» **ACTION ITEM**: Although the entries hold pictures, only their words are printed back, exactly as given.

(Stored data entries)

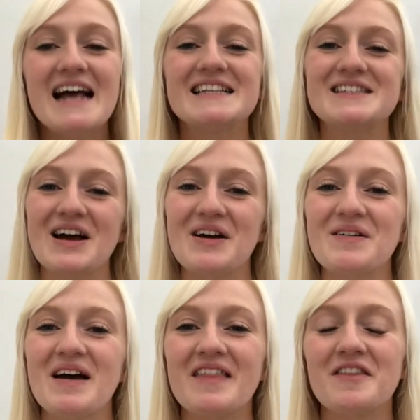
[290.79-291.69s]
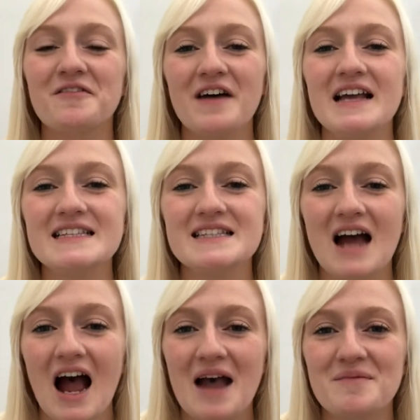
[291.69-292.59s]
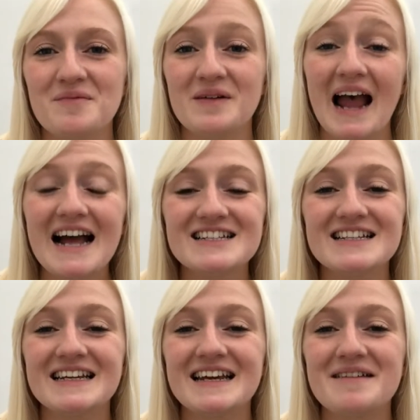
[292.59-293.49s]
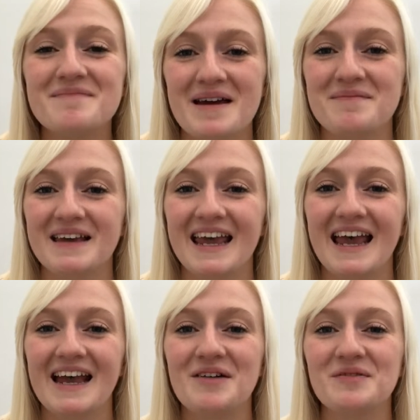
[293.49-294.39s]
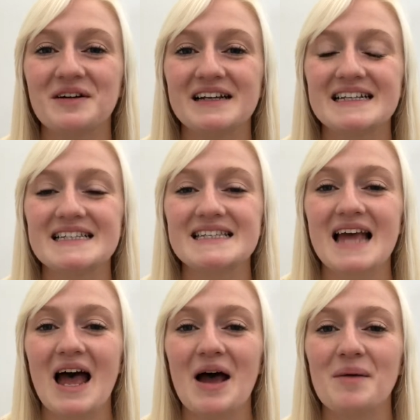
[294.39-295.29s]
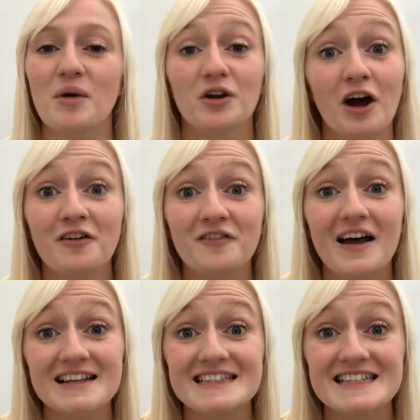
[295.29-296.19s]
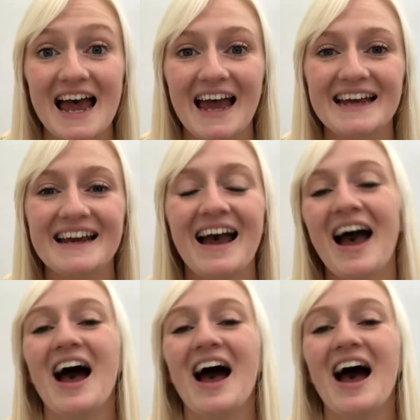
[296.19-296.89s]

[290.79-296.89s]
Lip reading: So the first time we actually met Mickey was on our first day.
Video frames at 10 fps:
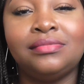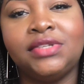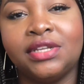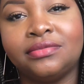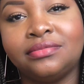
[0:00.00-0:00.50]

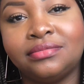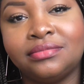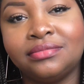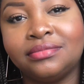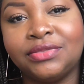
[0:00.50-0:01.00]
know.
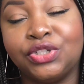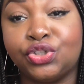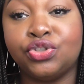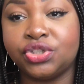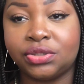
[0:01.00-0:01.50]
You
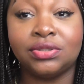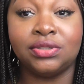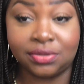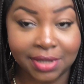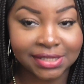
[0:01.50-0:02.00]

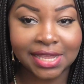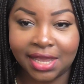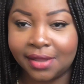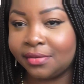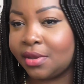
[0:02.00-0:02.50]
get
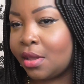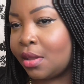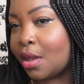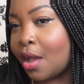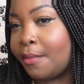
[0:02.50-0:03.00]
taken
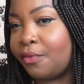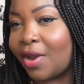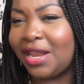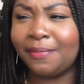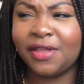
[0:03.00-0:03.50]

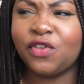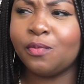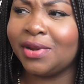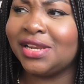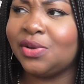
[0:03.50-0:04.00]
rightly, but if you
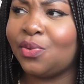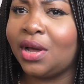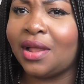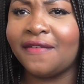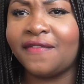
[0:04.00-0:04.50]
blend it
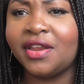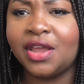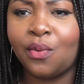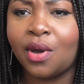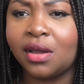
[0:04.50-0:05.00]
well, I find
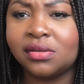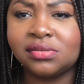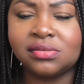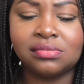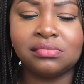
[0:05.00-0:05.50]
it
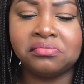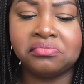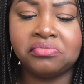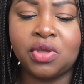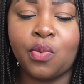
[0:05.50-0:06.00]
works.
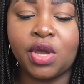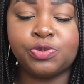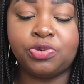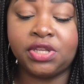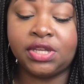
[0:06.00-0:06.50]
It works
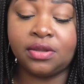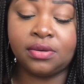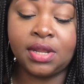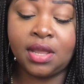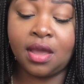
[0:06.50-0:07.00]
pretty good.
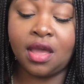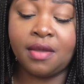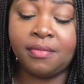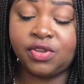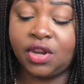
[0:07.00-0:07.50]
I
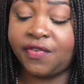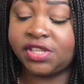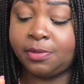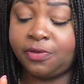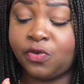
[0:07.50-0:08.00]
don't know if I
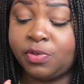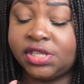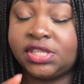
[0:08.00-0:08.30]
said it before, but it's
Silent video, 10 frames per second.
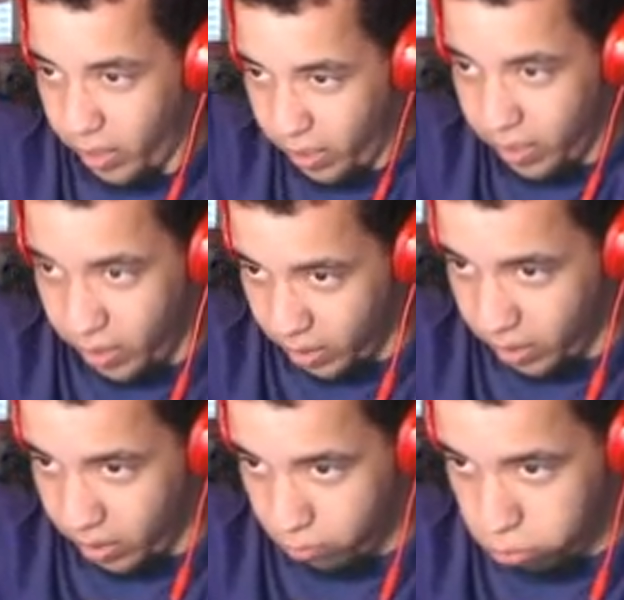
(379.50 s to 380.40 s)

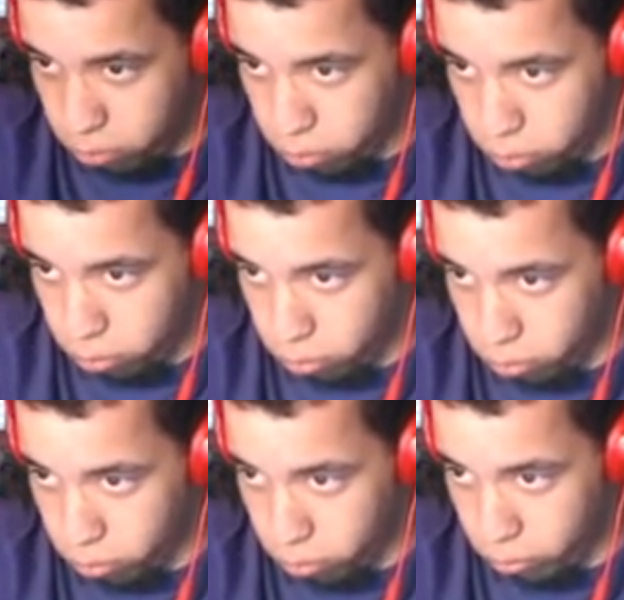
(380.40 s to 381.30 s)

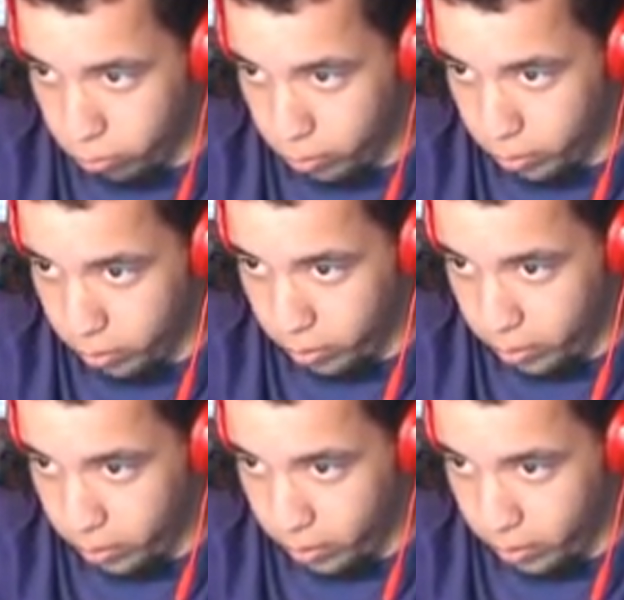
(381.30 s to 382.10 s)
[no speech]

» **ANSWER FOR THE TASK**:
[290.79-291.69s]
[291.69-292.59s]
[292.59-293.49s]
[293.49-294.39s]
[294.39-295.29s]
[295.29-296.19s]
[296.19-296.89s]

[290.79-296.89s]
Lip reading: So the first time we actually met Mickey was on our first day.
Video frames at 10 fps:
[0:00.00-0:00.50]

[0:00.50-0:01.00]
know.
[0:01.00-0:01.50]
You
[0:01.50-0:02.00]

[0:02.00-0:02.50]
get
[0:02.50-0:03.00]
taken
[0:03.00-0:03.50]

[0:03.50-0:04.00]
rightly, but if you
[0:04.00-0:04.50]
blend it
[0:04.50-0:05.00]
well, I find
[0:05.00-0:05.50]
it
[0:05.50-0:06.00]
works.
[0:06.00-0:06.50]
It works
[0:06.50-0:07.00]
pretty good.
[0:07.00-0:07.50]
I
[0:07.50-0:08.00]
don't know if I
[0:08.00-0:08.30]
said it before, but it's
Silent video, 10 frames per second.
(379.50 s to 380.40 s)

(380.40 s to 381.30 s)

(381.30 s to 382.10 s)
[no speech]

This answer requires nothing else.